(Action item) Which lines of the entries below hold the word "video"? Report each of them.

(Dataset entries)
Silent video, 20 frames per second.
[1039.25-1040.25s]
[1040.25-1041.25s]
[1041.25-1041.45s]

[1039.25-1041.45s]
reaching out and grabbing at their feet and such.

* * *

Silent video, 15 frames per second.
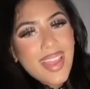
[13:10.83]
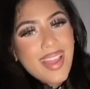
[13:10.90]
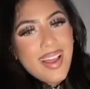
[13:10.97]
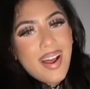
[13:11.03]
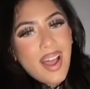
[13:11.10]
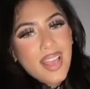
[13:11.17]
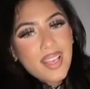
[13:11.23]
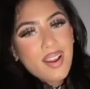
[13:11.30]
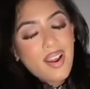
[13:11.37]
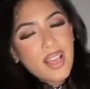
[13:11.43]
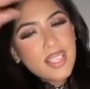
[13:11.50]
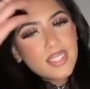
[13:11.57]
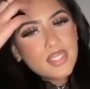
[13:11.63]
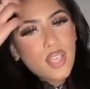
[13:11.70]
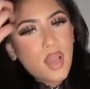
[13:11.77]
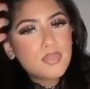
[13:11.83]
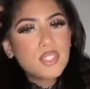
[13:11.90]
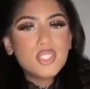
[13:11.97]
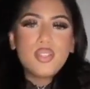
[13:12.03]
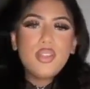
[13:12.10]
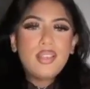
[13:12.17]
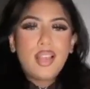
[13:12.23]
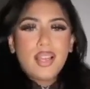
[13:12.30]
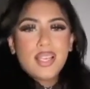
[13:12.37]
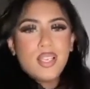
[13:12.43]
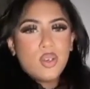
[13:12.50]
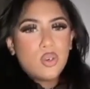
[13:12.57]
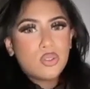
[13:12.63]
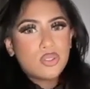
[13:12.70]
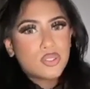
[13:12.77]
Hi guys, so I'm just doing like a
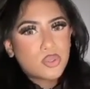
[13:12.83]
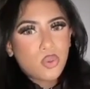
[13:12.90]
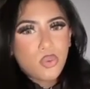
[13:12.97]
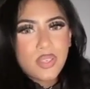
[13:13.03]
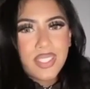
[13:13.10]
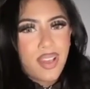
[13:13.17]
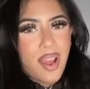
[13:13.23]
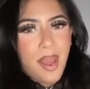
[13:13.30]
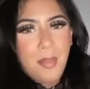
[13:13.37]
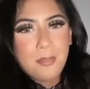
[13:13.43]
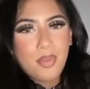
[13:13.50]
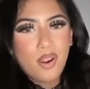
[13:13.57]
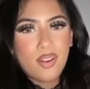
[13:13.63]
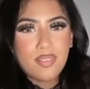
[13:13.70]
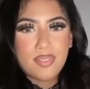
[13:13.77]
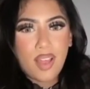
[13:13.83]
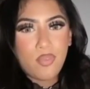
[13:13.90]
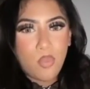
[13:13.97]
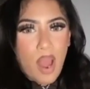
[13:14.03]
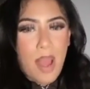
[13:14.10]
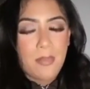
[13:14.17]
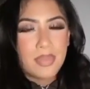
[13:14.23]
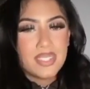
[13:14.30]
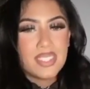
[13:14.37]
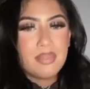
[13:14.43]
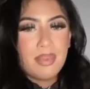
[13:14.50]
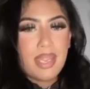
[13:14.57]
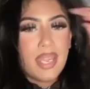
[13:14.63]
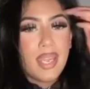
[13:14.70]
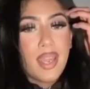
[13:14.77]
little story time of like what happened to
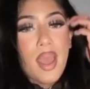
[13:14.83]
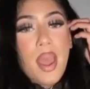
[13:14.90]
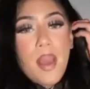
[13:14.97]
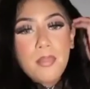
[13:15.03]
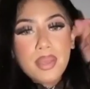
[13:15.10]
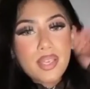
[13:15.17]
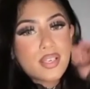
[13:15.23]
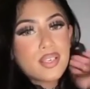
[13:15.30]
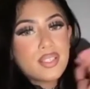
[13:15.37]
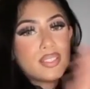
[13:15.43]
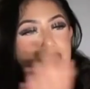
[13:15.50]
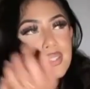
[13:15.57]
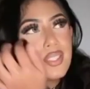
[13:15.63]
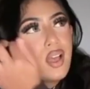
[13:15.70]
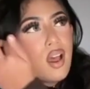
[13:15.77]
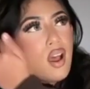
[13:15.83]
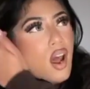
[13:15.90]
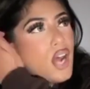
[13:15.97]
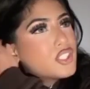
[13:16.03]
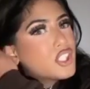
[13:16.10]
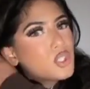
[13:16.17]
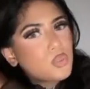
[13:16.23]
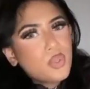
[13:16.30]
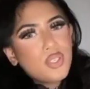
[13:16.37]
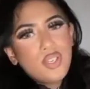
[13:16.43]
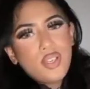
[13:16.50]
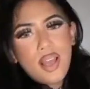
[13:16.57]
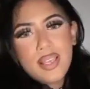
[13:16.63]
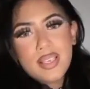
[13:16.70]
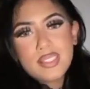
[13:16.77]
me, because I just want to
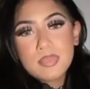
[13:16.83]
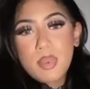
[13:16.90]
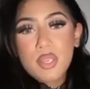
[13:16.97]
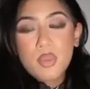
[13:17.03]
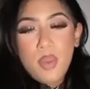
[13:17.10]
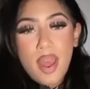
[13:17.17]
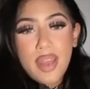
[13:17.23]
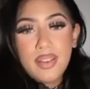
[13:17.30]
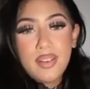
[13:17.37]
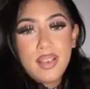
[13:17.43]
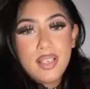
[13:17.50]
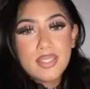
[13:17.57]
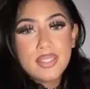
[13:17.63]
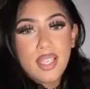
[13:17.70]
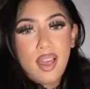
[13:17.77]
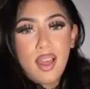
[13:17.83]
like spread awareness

(Answer section)
Silent video, 20 frames per second.
Silent video, 15 frames per second.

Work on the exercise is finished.